Als ein „Alarmzeichen“ bewertet die Hamburger Gesellschaft für Wirtschaftsanalysen und Markterkundung Kapferer & Schmidt, die Entwicklung der Werbeaufwendungen im ersten Halbjahr 1967. Danach sind die Werbeausgaben für Anzeigen in Tageszeitungen, Publikums- und Fachzeitschriften sowie für Werbeeinblendungen in Funk und Fernsehen mit insgesamt 1,36 Milliarden Mark erstmals absolut, und zwar um 0,3 Prozent rückläufig gewesen. Im Vorjahr stiegen sie noch um über 10 Prozent.

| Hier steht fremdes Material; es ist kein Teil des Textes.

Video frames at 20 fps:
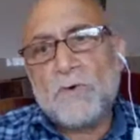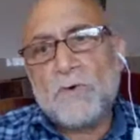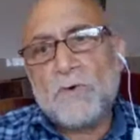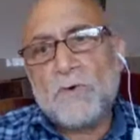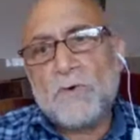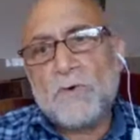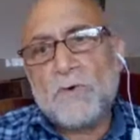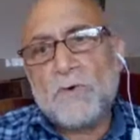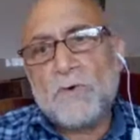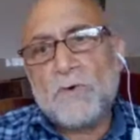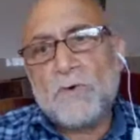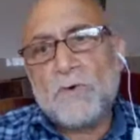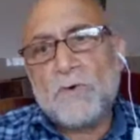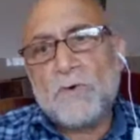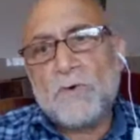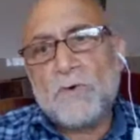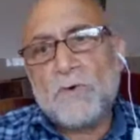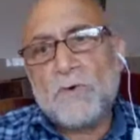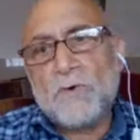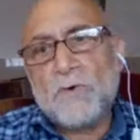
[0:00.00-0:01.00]
powers.
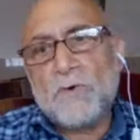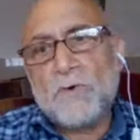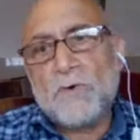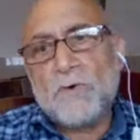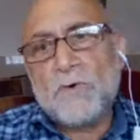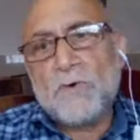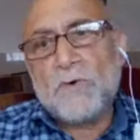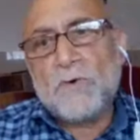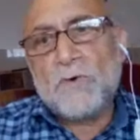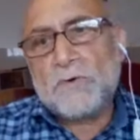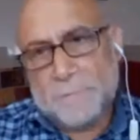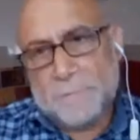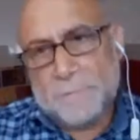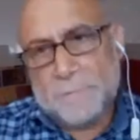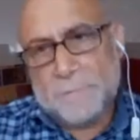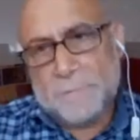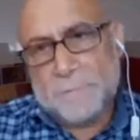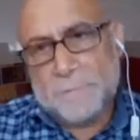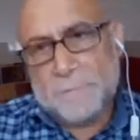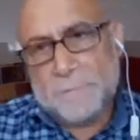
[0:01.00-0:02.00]
They voted
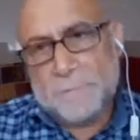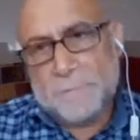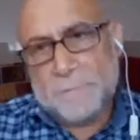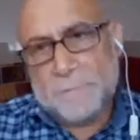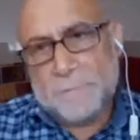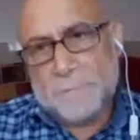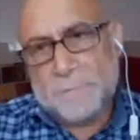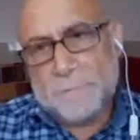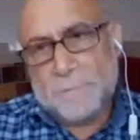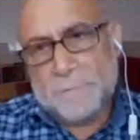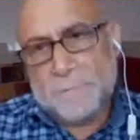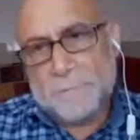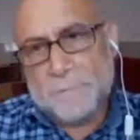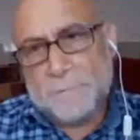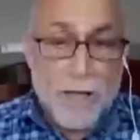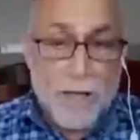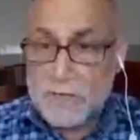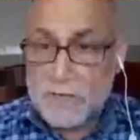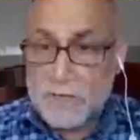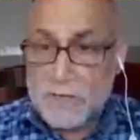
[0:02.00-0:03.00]
for
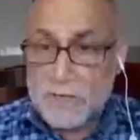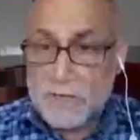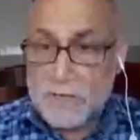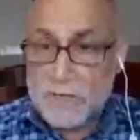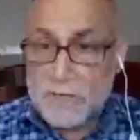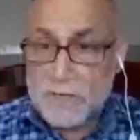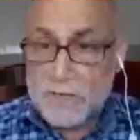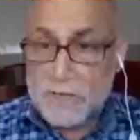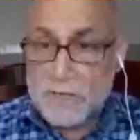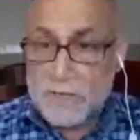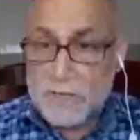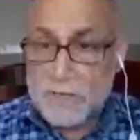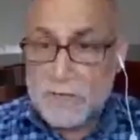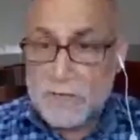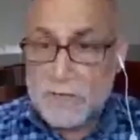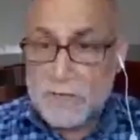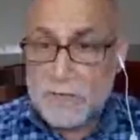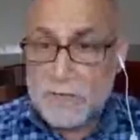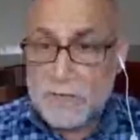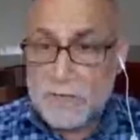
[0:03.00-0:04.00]
power
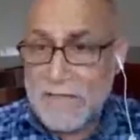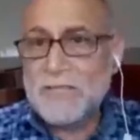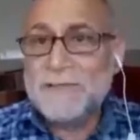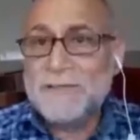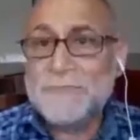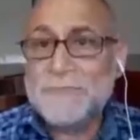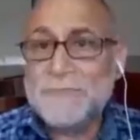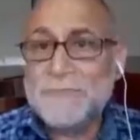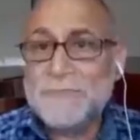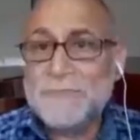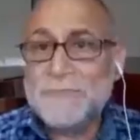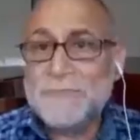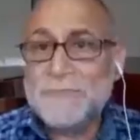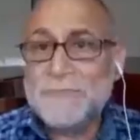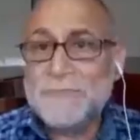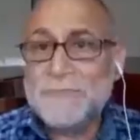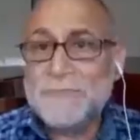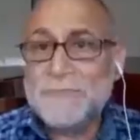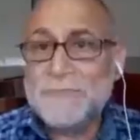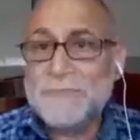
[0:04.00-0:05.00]
at
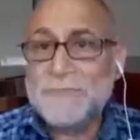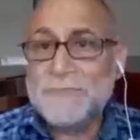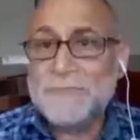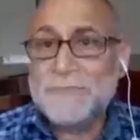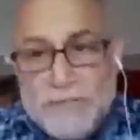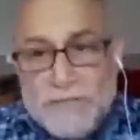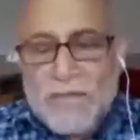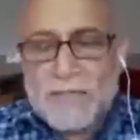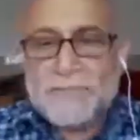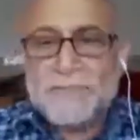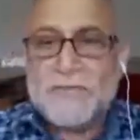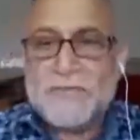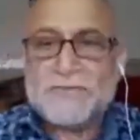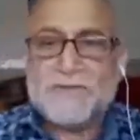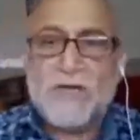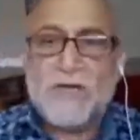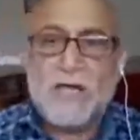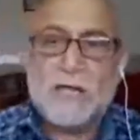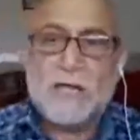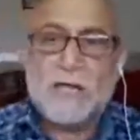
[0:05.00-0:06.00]
the
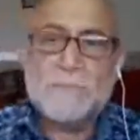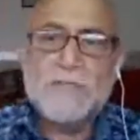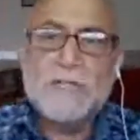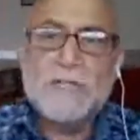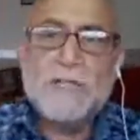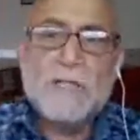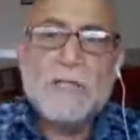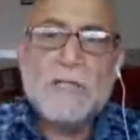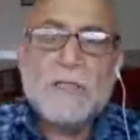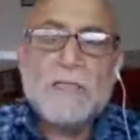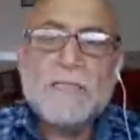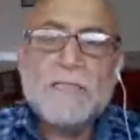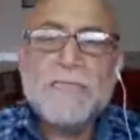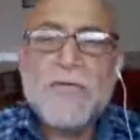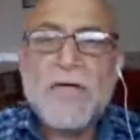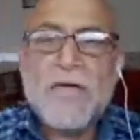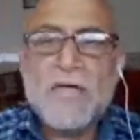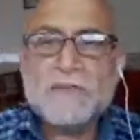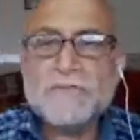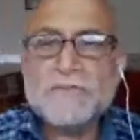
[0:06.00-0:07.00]
people at the time
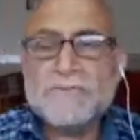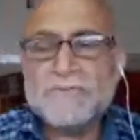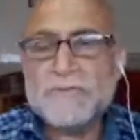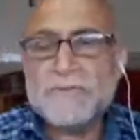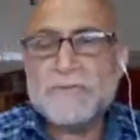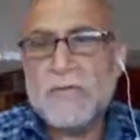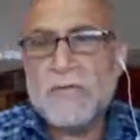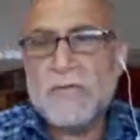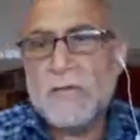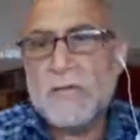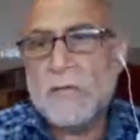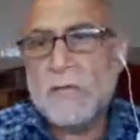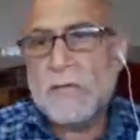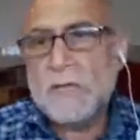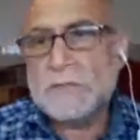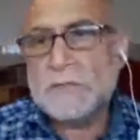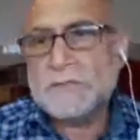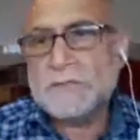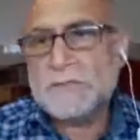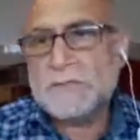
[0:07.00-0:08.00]
that
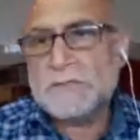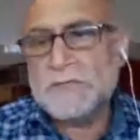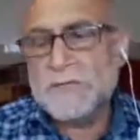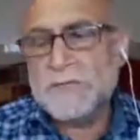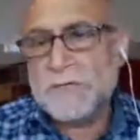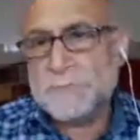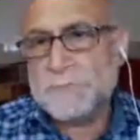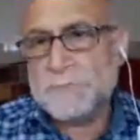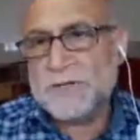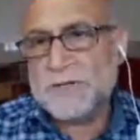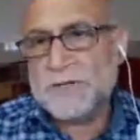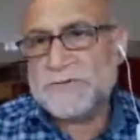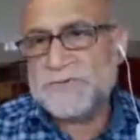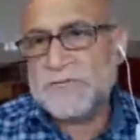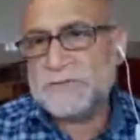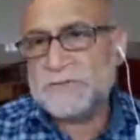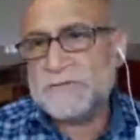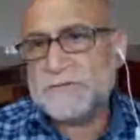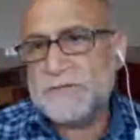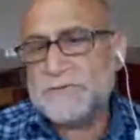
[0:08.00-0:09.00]
it
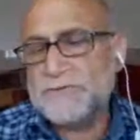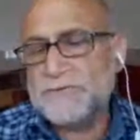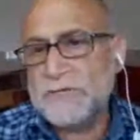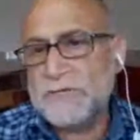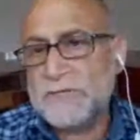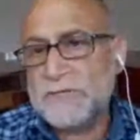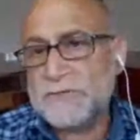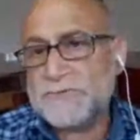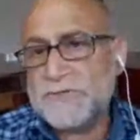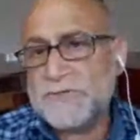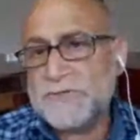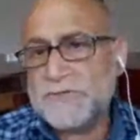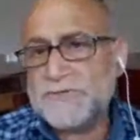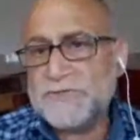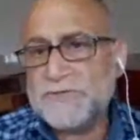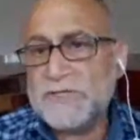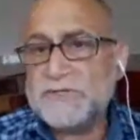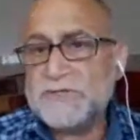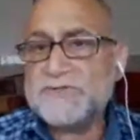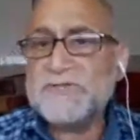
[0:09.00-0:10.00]
represented
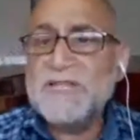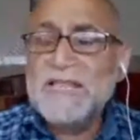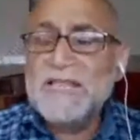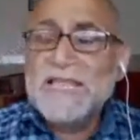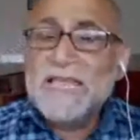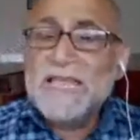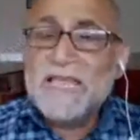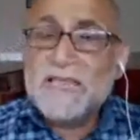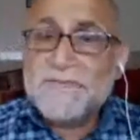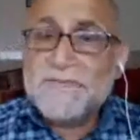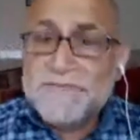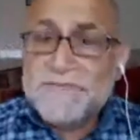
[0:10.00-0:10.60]
resistance.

Diese Entwicklung zeigt, daß sich die Unternehmen durch die schlechte Absatzlage in ihren Dispositionen für Werbeausgaben haben bestimmen lassen. Leidtragende der geringen Werbeaktivität waren in erster Linie die Tageszeitungen, die eine Einbuße von 29,3 Millionen Mark oder 8,4 Prozent hinnehmen mußten, während die Publikumszeitschriften noch einen Zuwachs von 2,7 Prozent erzielen konnten. Rundfunk und Fernsehen konnten ihr Werbevolumen um 13,5 Millionen oder 25,1 Prozent aufbessern.